Yes. Zero-width space (U+200B), soft hyphen (U+00AD), and BOM (U+FEFF) are all deleted because they are not letters, digits, spaces, or kept punctuation.
Can I limit the strip to certain columns?
No. The strip covers all data cells (the header row is excluded). Isolate columns with csv-column-filter first, or use csv-find-replace for targeted changes.
Will it transliterate accented or CJK text to ASCII?
No. Letters are kept as-is; there is no transliteration. é stays é, and CJK stays CJK. For transliteration you need a different tool.
Is my international customer data uploaded?
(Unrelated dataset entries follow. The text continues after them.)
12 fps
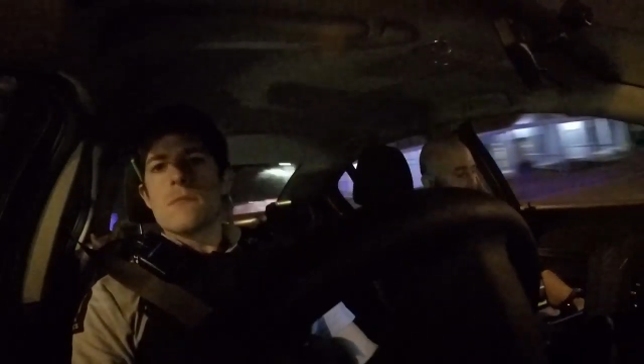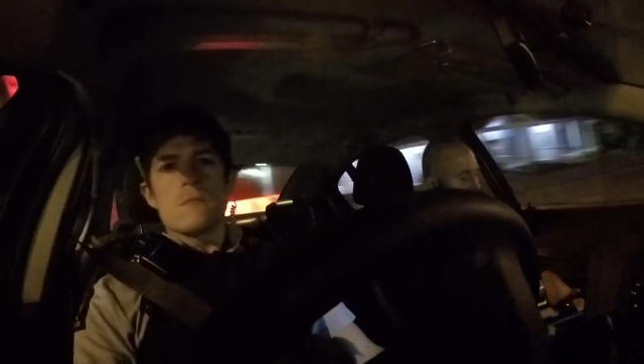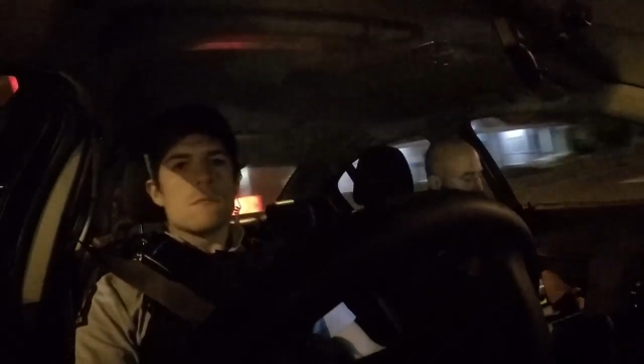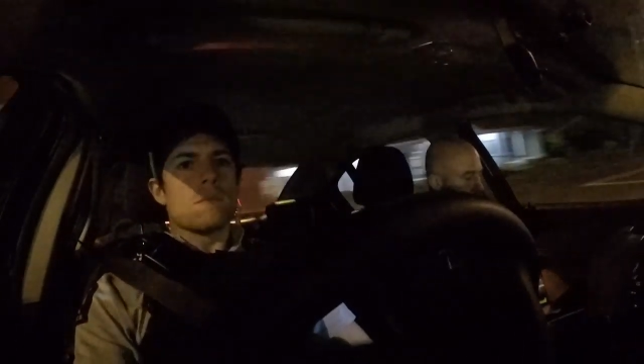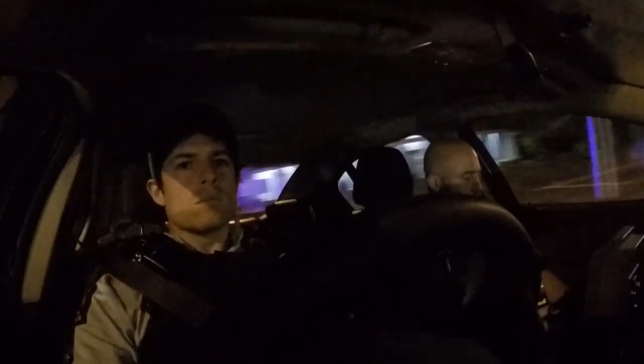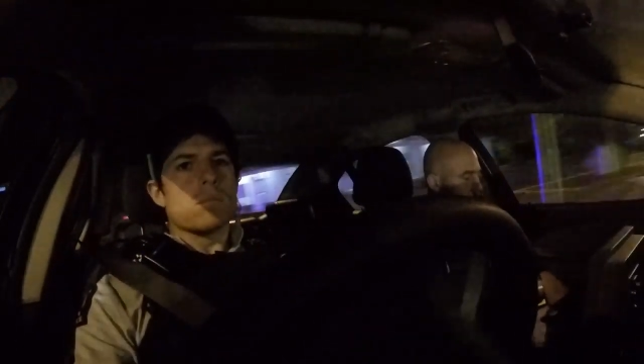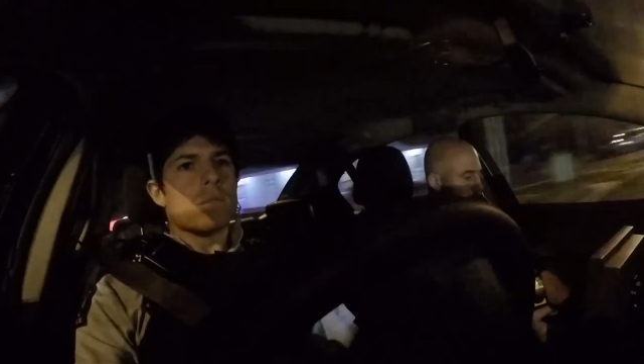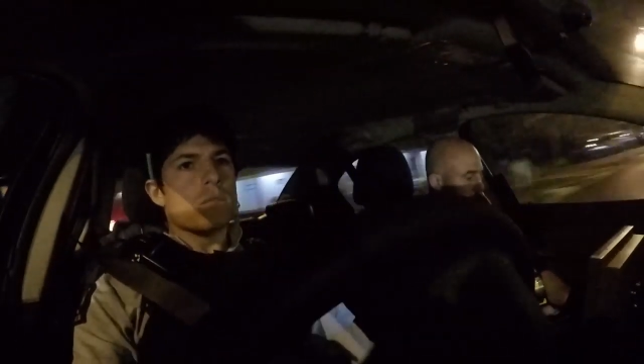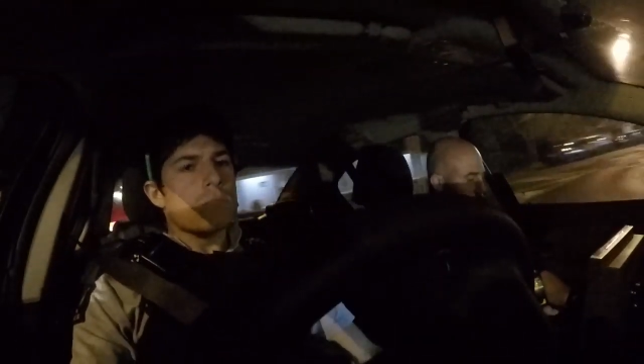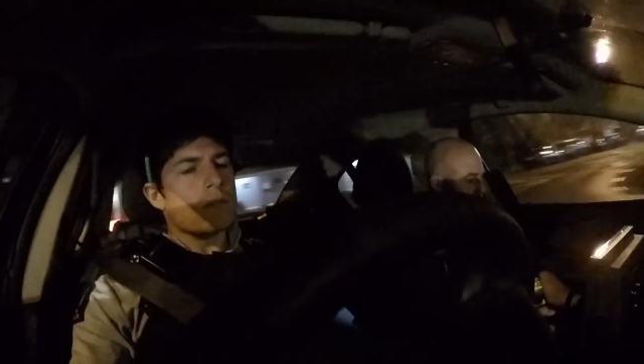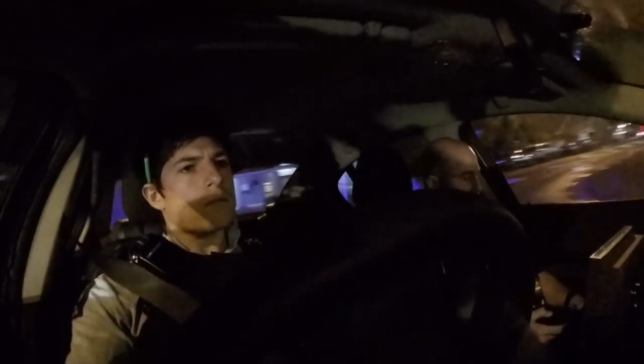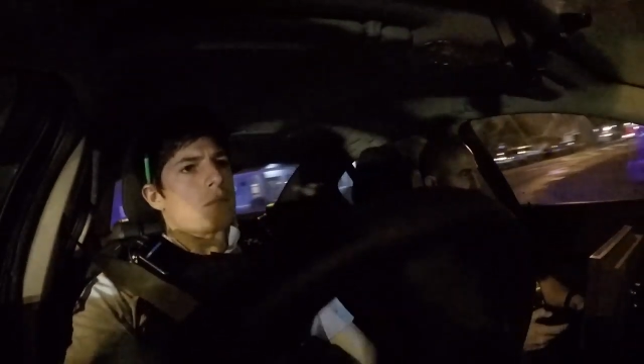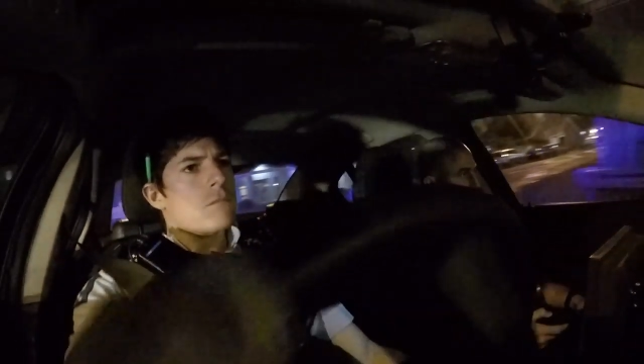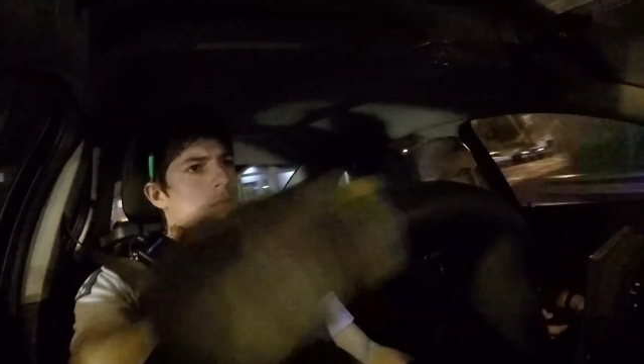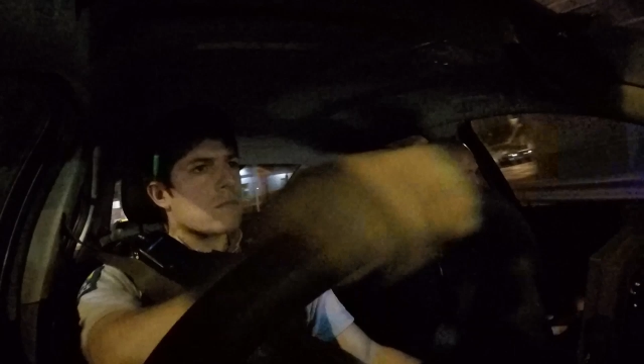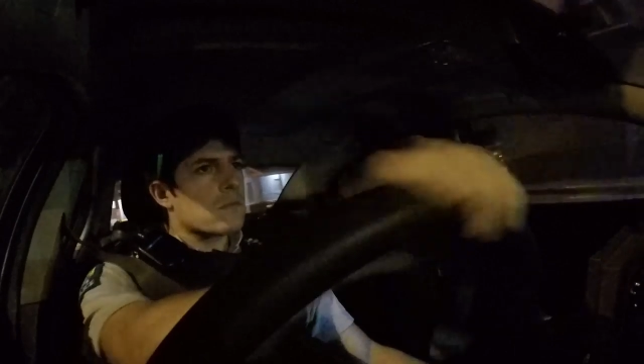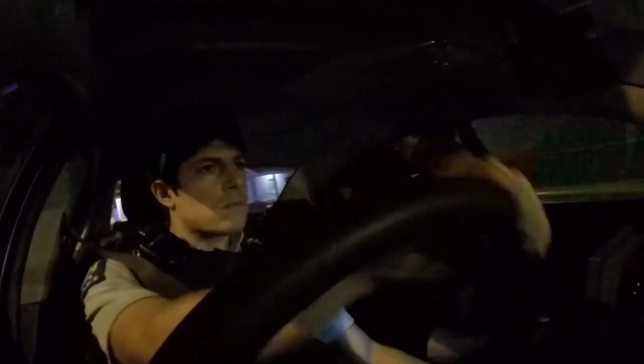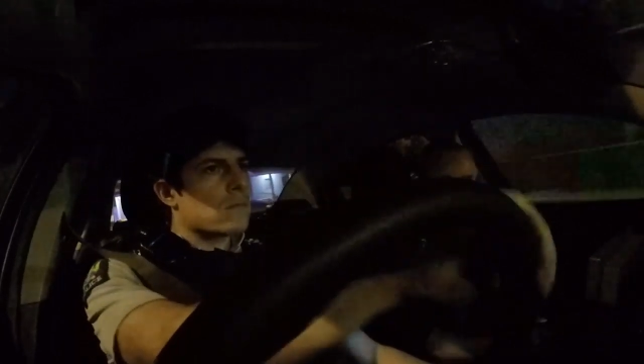really detailed
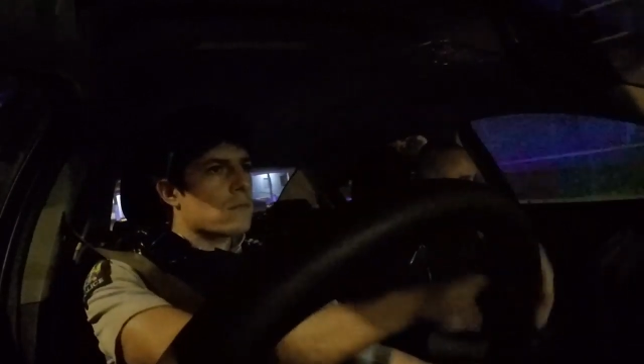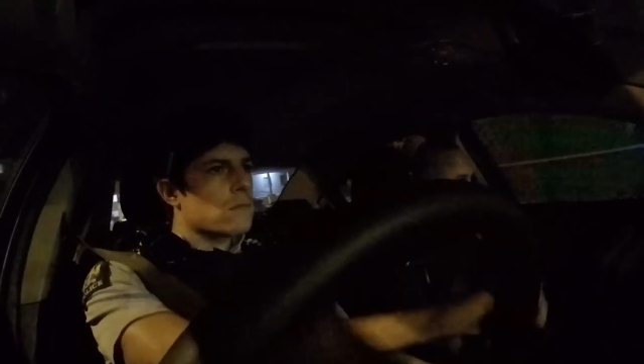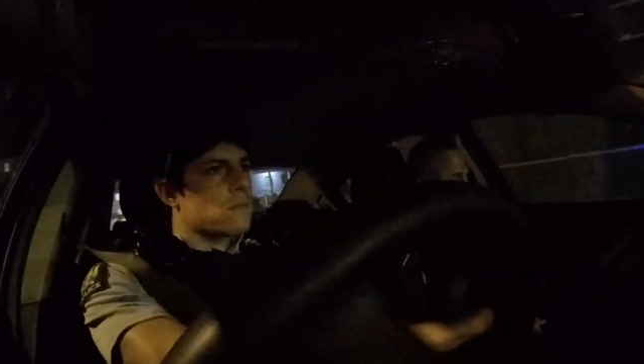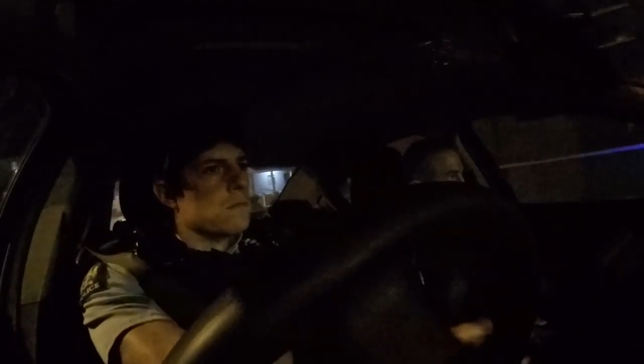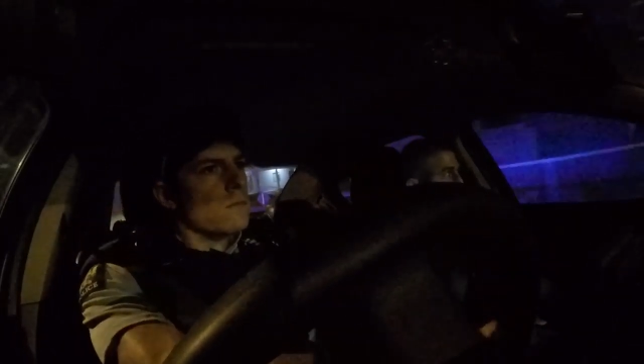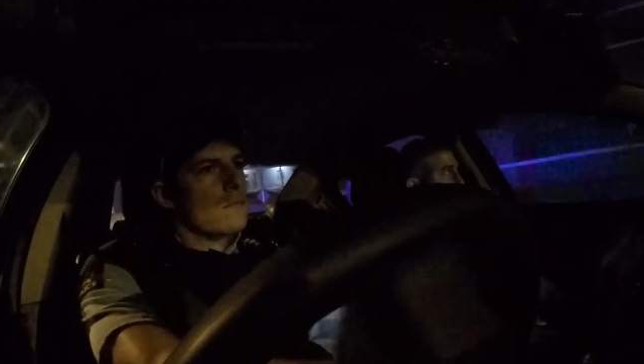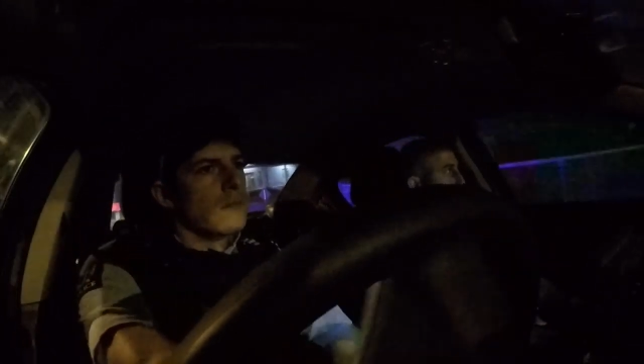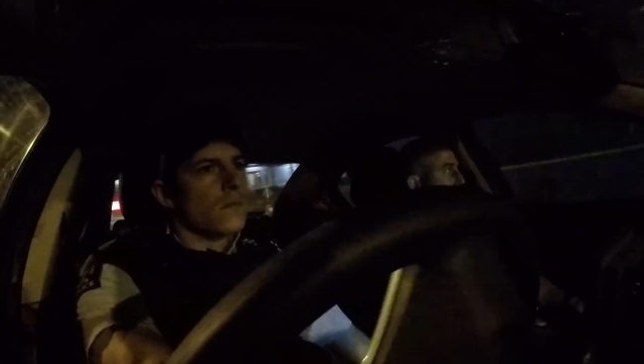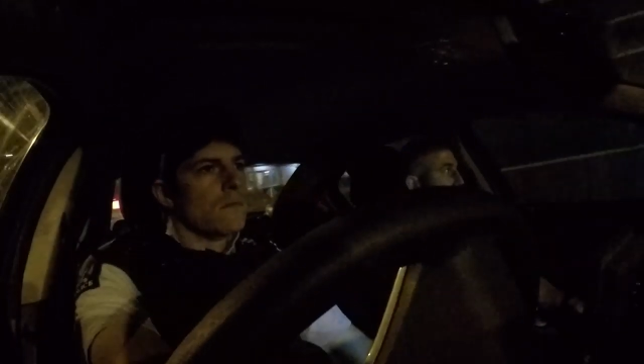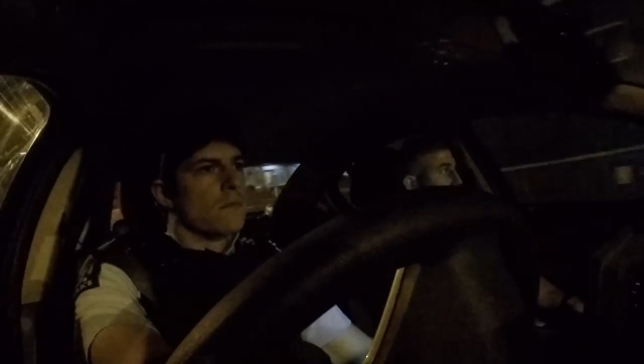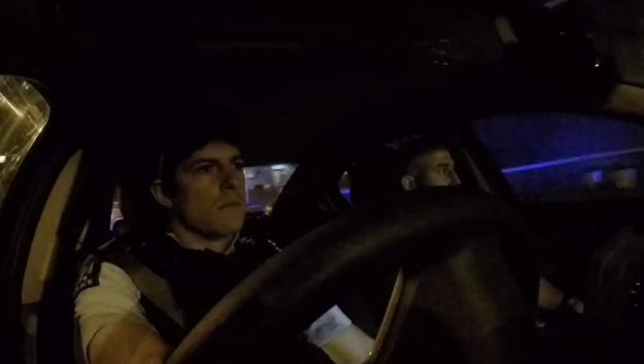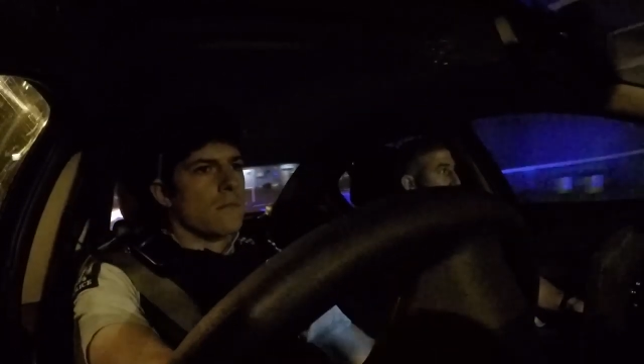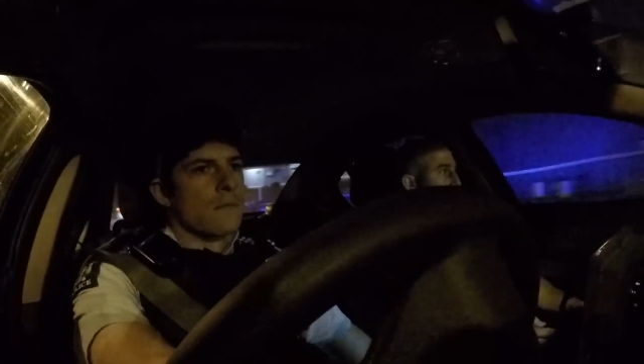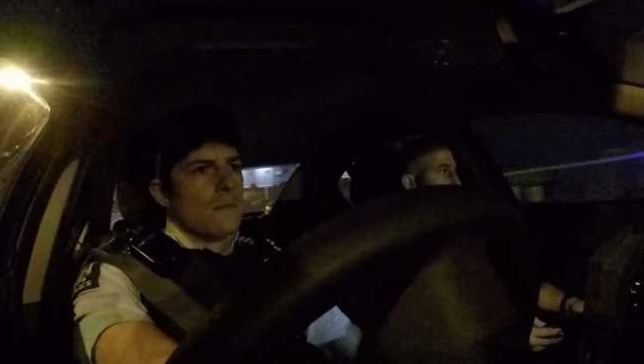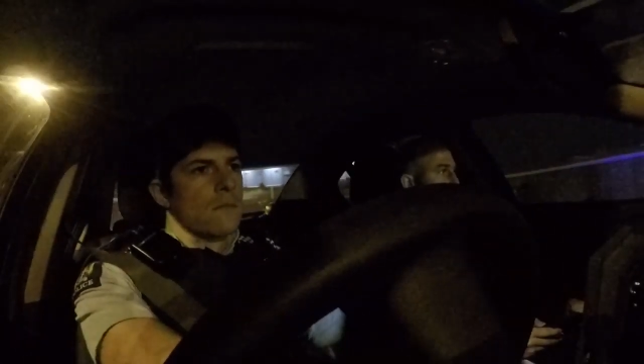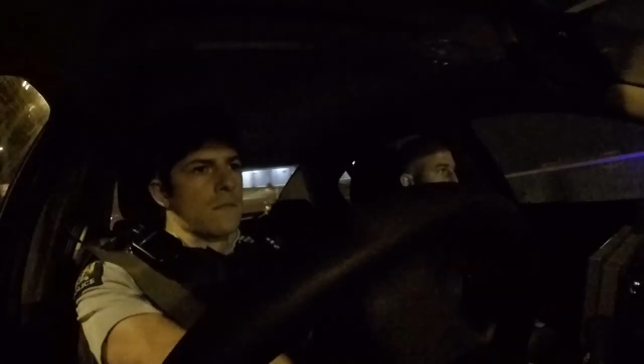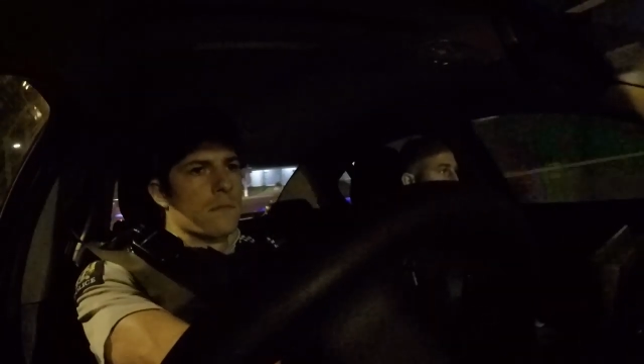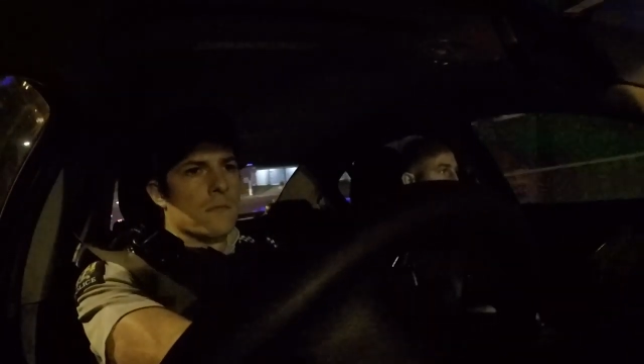statements, you know, they can
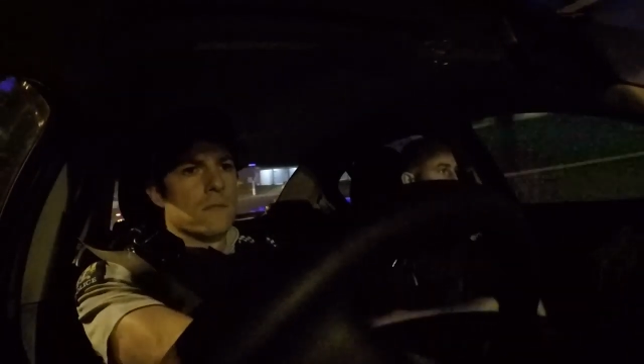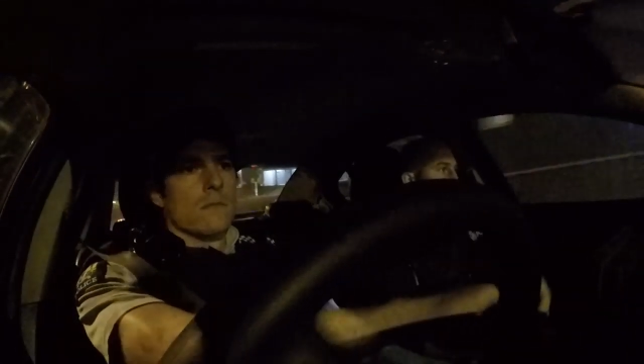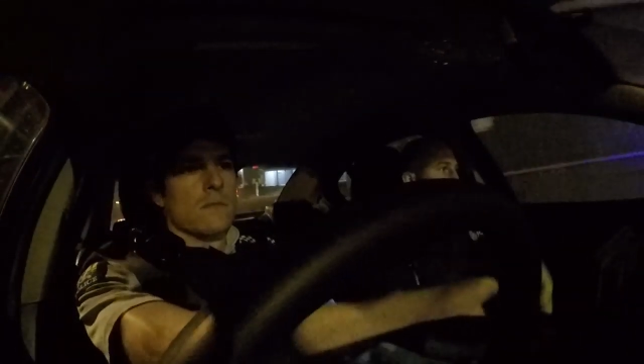make and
No. Processing is entirely in-browser via PapaParse. PII never leaves your machine.
What are the size and row limits?
Free: 2 MB and 500 data rows. Pro: 100 MB and 100,000 rows. Larger files are blocked at upload.
How do I dedup multilingual rows after cleaning?
Run csv-deduplicator on the stripped file. Removing zero-width and invisible characters first makes near-identical rows compare equal, so the dedup catches the duplicates it would otherwise miss.
Privacy first
Processing runs locally in your browser with PapaParse. No file is uploaded — only metadata counters are saved for signed-in dashboard stats.